Rules of Entanglement (Fighting for Love, #2)

The line moved forward all of ten inches. Vanessa readjusted the strap of her carry-on higher onto her shoulder, took a step forward, and pulled her suitcase to her side again. “Well, did she leave on her own or was someone with her? Check with the other nurses; maybe she left me a message.”


In the distant background, she registered the voice of a teenage boy saying something to her, but she didn’t have time to pay attention to him. Kat had vanished, seemingly without a fucking trace, if she was to believe this nitwit of a nurse.

“Again, ma’am, I’d like to help—”

“You don’t understand,” Vanessa pressed. “I’m about to board a plane to come see her. She’s expecting me to come to the hospital for her, so why on earth would she leave? It doesn’t make any sense!”

Again, the teenager called something out. Again she ignored him. “Is there someone else I can talk to? Perhaps the nurse who actually took care of her before letting a concussed and beaten woman leave your damn facility?”

“Hey, lady!”

Vanessa whipped around to slice the surfer teen to ribbons with her eyes. “What!”

He flinched, but then gestured to the now ten-foot gap between her and the man in front of her. “Can you please move forward?”

Just as she was about to pick up her suitcase and lay into the nurse again, she realized she no longer heard that sound of space that came through a cell phone even when the other side was completely silent. Taking the phone away from her ear, she glanced at the screen to see that her call had ended. Considering she had full service in the airport and the nurse had been speaking on a landline, chances were pretty good the nurse had used the opportunity to hang up on her.

Mumbling a weak apology to the people behind her, she backtracked through the several rows of winding roped-off path and exited the airport in a trance, finally coming to rest on a stone bench.

Fear and worry gripped Vanessa’s chest, squeezing like a vise until she found breathing difficult. Why would Kat have left the hospital? Did those thugs come back to threaten her some more? She supposed it was possible, but generally when someone was given a time frame to come up with money by less-than-savory characters, they didn’t show up a few hours later to reiterate the deal.

Which meant Kat either left on her own even though she knew Vanessa had been on her way with the money…or Lenny had shown up and convinced her it was time to run again.

Fucking Lenny. Her hands curled into fists so tight she’d probably find crescent-shaped bruises on her palms later. If she ever came face-to-face with that loser, she’d kick him so hard in the balls, he’d choke on his own dick.

“Can I get you a cab, nani wahine?”

Vanessa lifted her gaze to see an older man in a porter uniform smiling at her with kind brown eyes. “I’m sorry, what did you call me?”

“Nani wahine. It means beautiful woman.”

“Woman,” she said. “So then what does pupule wahine mean?”

He chuckled, his big belly jerking up and down with the small effort. “Pupule wahine means crazy woman.”

Crazy woman. The beautiful-sounding nickname Jax had given her was…an insult? Didn’t that just figure. New tears sprung, and she barked a short, hysterical laugh before covering her mouth with a hand.

The man sat next to her and spoke softly as though afraid of startling her. “You don’t look crazy to me, ku’uipo. You look tired. Is someone coming for you?”

She absently fingered the sea star around her neck. No, no one ever came for her. She shook her head.

“Then let me help you to a cab so you can get wherever you’re going and get some rest, hmm?”

Rest? While her heart bled for a man who wasn’t worth it and her sister was injured and most likely on the run to God knew where? At this point, rest was a pipe dream, but she nodded anyway. She couldn’t sit outside the Honolulu airport all night.

After instructing the driver to take her to the farthest hotel from the Mau Loa and a fifteen-minute drive, she checked in and slipped the guy at the counter a fifty dollar bill to change her name in the computer so she couldn’t be tracked down. Just in case.
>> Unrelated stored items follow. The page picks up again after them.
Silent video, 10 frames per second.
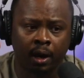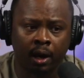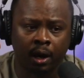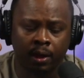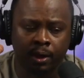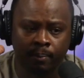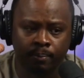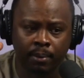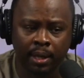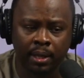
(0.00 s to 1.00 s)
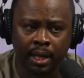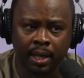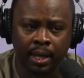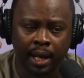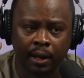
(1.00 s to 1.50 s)
the men in
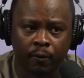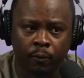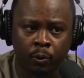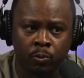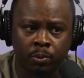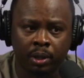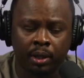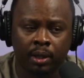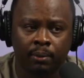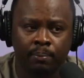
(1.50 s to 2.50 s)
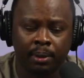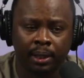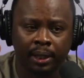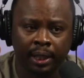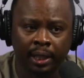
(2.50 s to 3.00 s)
that group
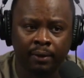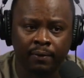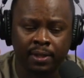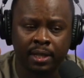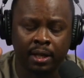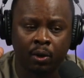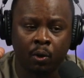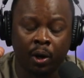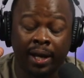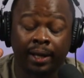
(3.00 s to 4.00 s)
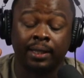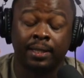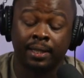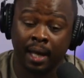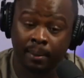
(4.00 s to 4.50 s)
believes or
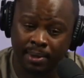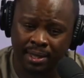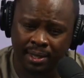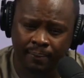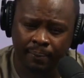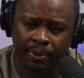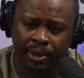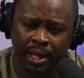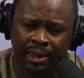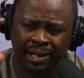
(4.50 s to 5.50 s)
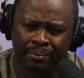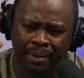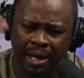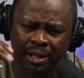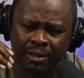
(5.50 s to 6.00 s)
accepts that their
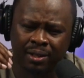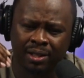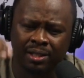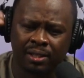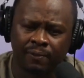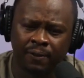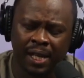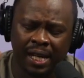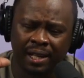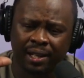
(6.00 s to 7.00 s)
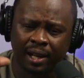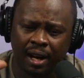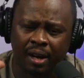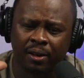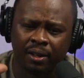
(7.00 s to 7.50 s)
manhood is defeated and
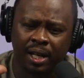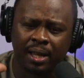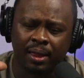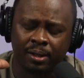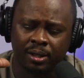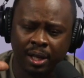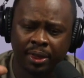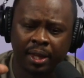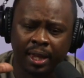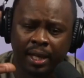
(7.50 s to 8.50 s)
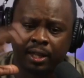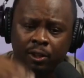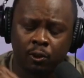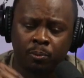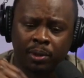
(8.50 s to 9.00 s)
conquered and there's nothing they can
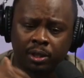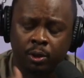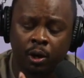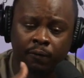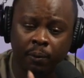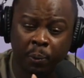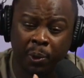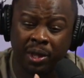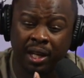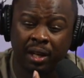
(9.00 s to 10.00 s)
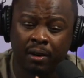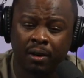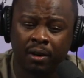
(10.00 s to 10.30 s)
do but start from where they are.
She found her room, entered, and almost jumped out of her skin when the heavy door slammed back into place and echoed against the artless walls. The hum of the window AC unit was deafening in the silence, the air shooting from the vents billowing the tacky window treatments covered in, what else, but— “Sea stars.”
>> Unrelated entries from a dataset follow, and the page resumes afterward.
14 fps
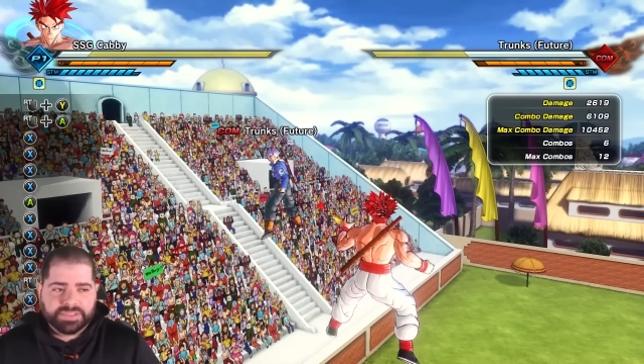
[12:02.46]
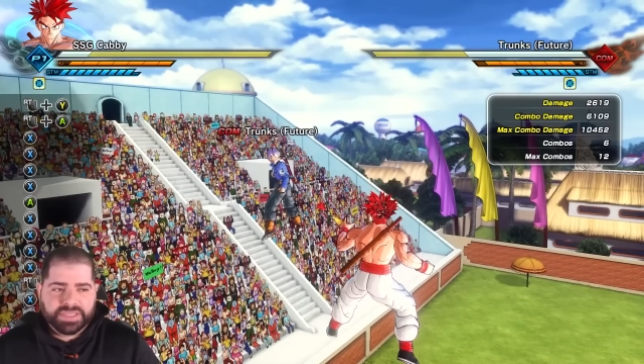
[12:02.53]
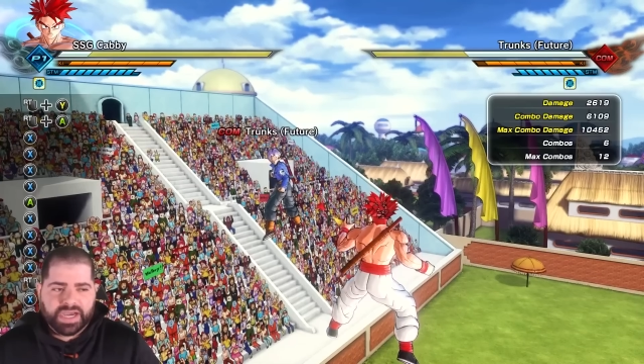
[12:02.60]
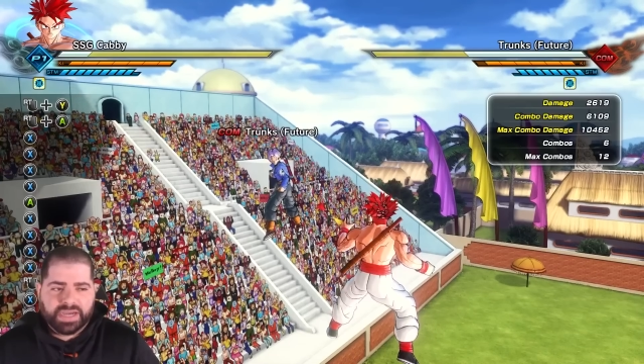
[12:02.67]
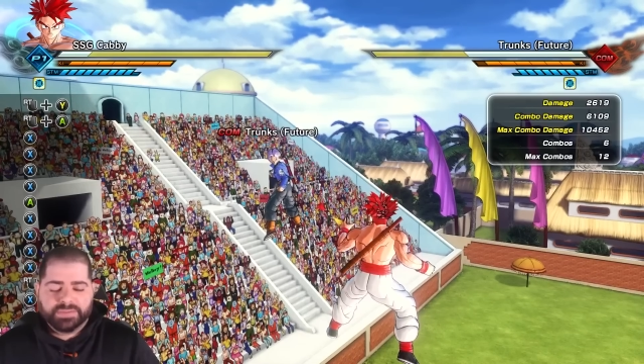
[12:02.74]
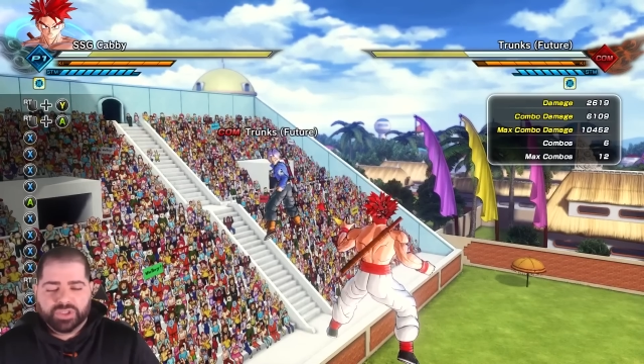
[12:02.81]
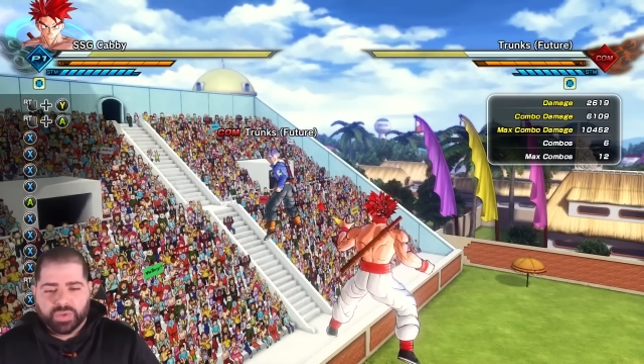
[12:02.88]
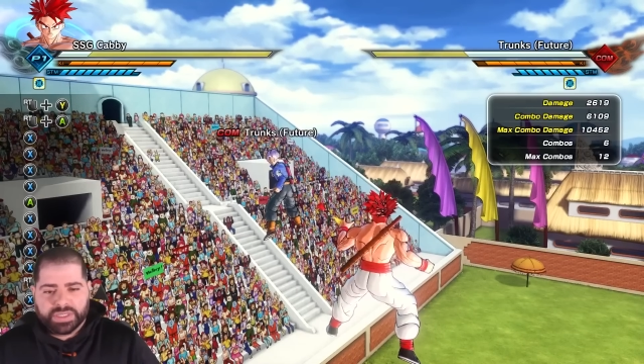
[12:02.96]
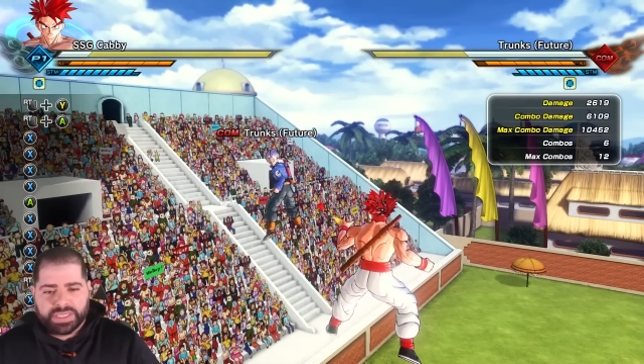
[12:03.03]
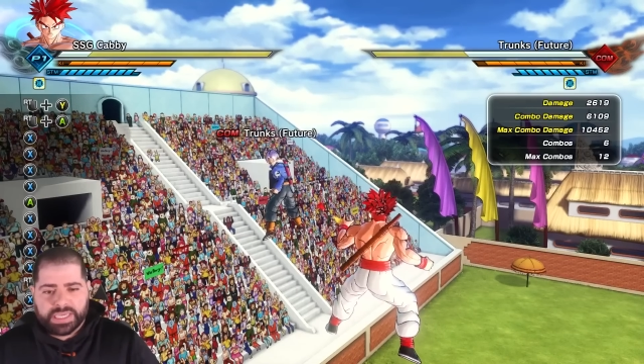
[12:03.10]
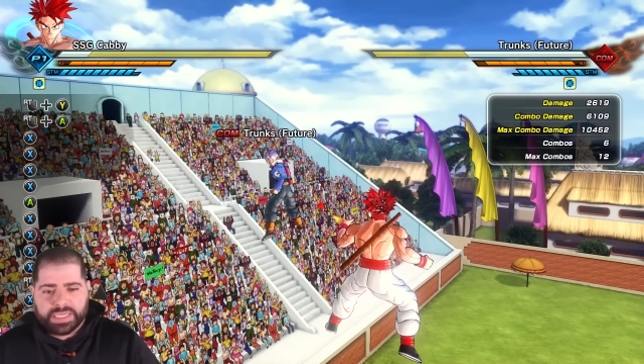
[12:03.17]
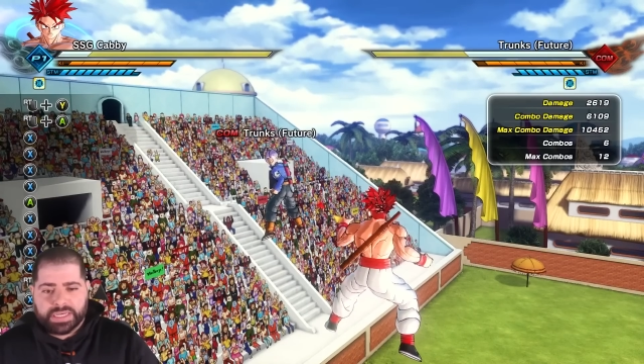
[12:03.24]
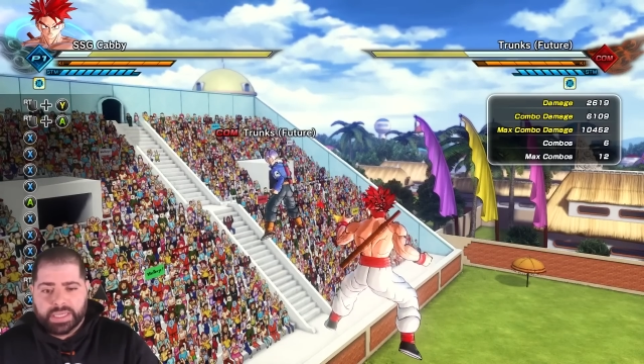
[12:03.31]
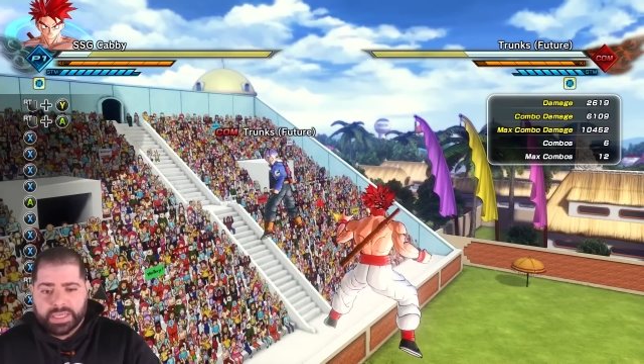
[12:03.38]
time. So
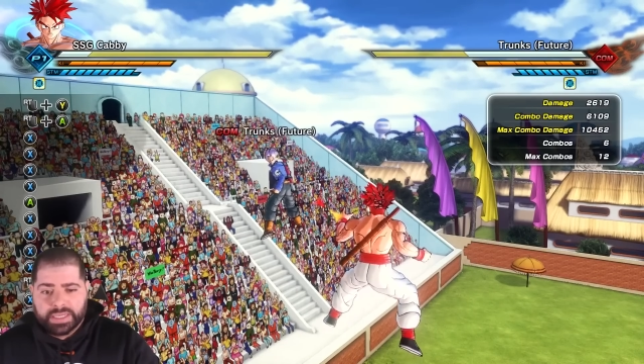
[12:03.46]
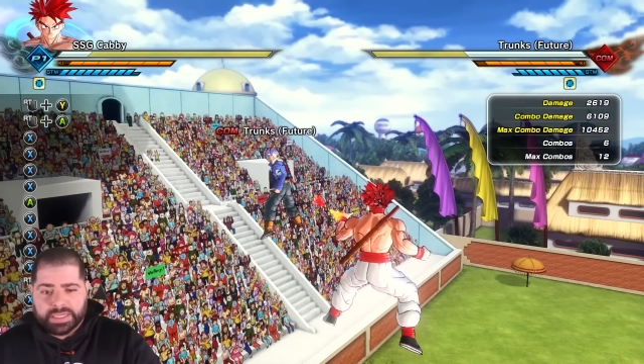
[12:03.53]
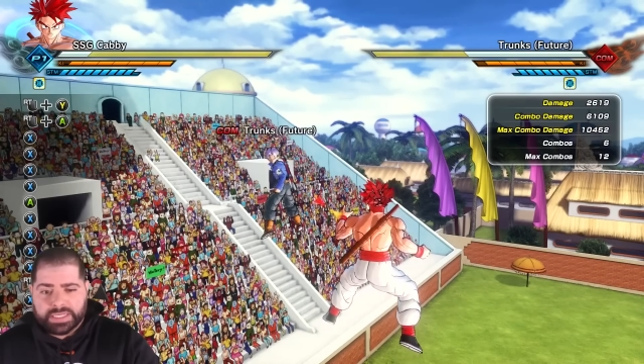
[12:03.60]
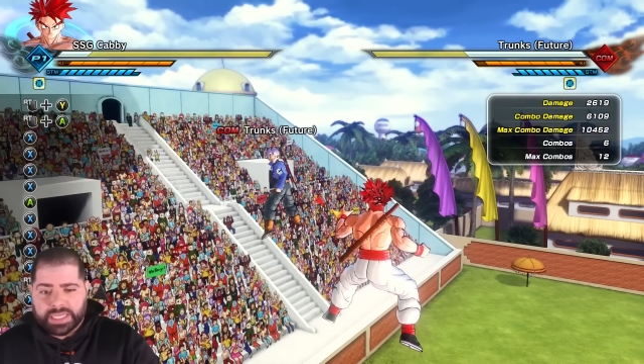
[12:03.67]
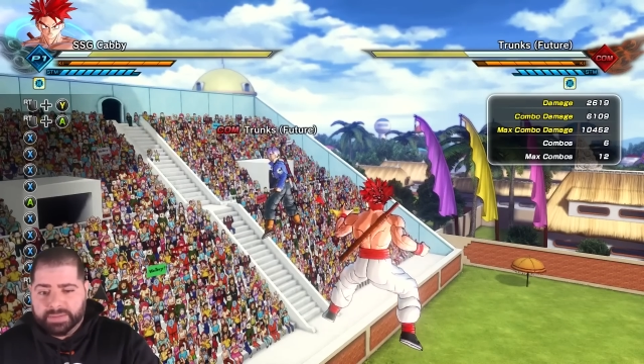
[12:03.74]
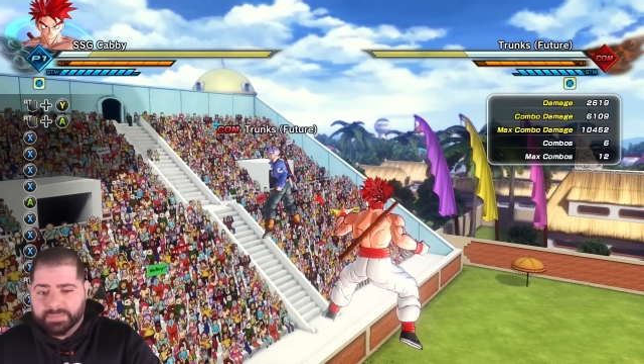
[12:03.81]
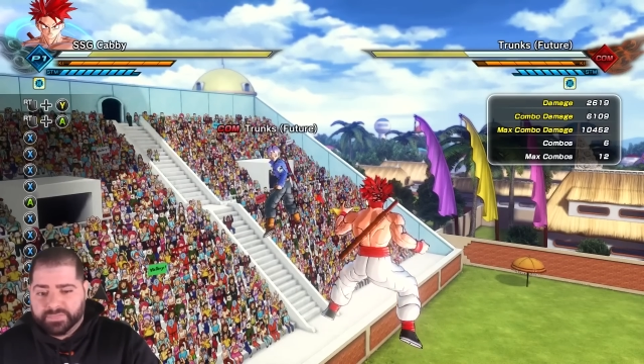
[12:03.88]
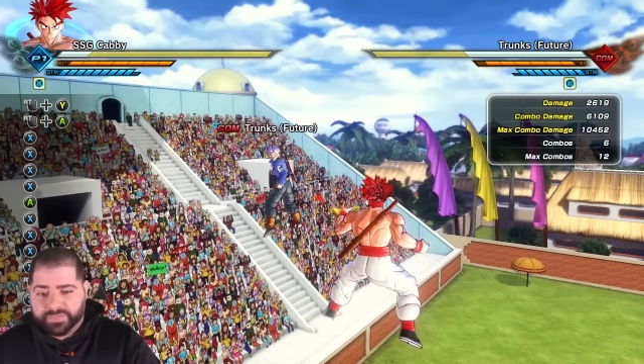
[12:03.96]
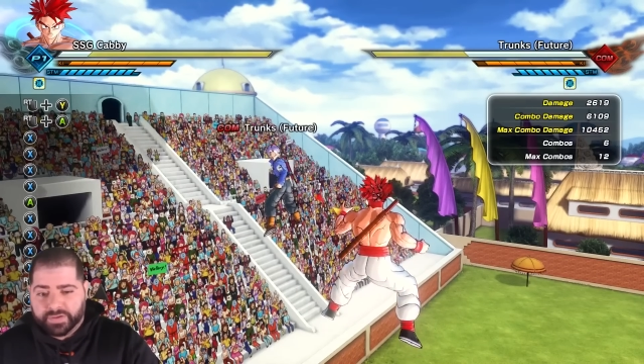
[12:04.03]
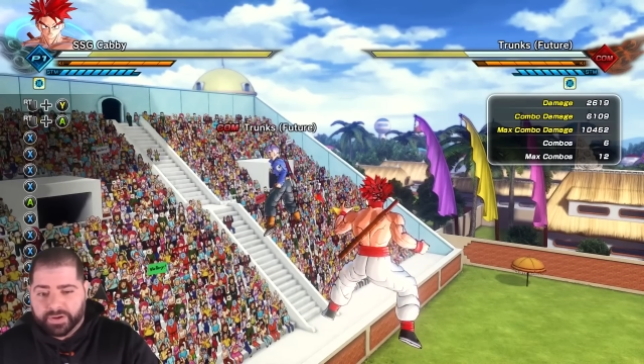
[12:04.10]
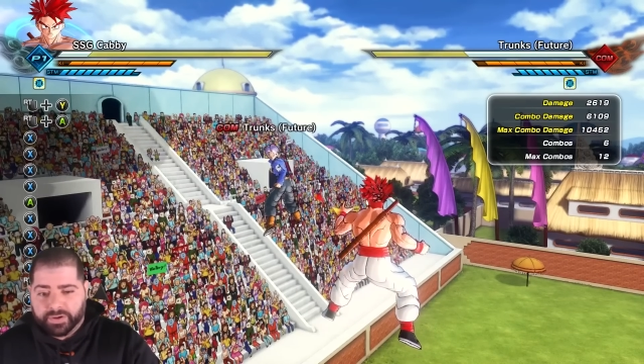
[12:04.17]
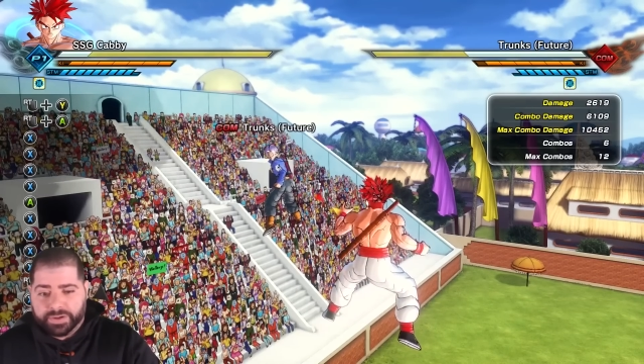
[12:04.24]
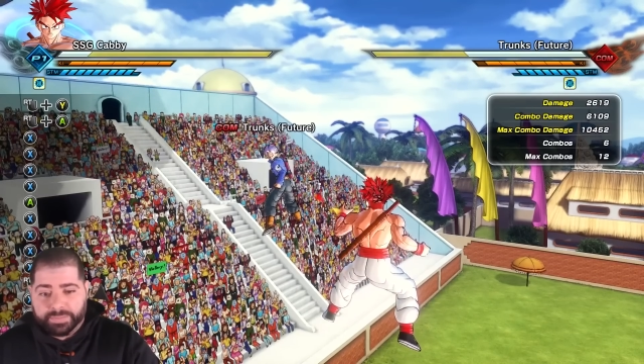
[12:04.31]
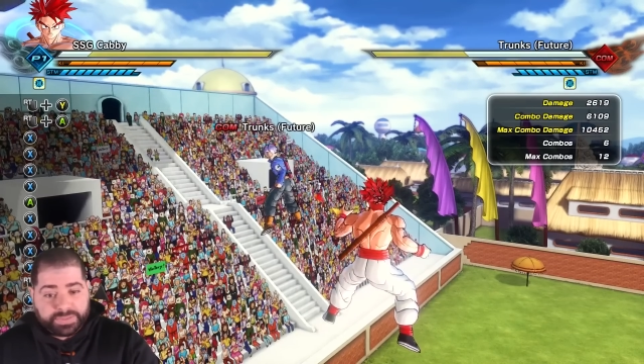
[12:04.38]
again, Demon Flurry,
Swallowing past the tightness in her throat, she dropped her bags and sat on the scratchy bedspread that matched the curtains.

“Definitely the farthest thing from Mau Loa,” she mumbled.

Vanessa toed off her shoes, grabbed a pillow, and curled onto her side. Her stomach hurt from clenching into knots all night, her eyelids felt lined with sandpaper, and her chest physically ached where her heart still beat. The slow and steady rap against her ribs defied her to claim it broken.

Logic told her it was no less healthy than the day she arrived in Oahu. But the tears streaming from the corners of her eyes to darken the faded sea stars under her cheek told a much different story.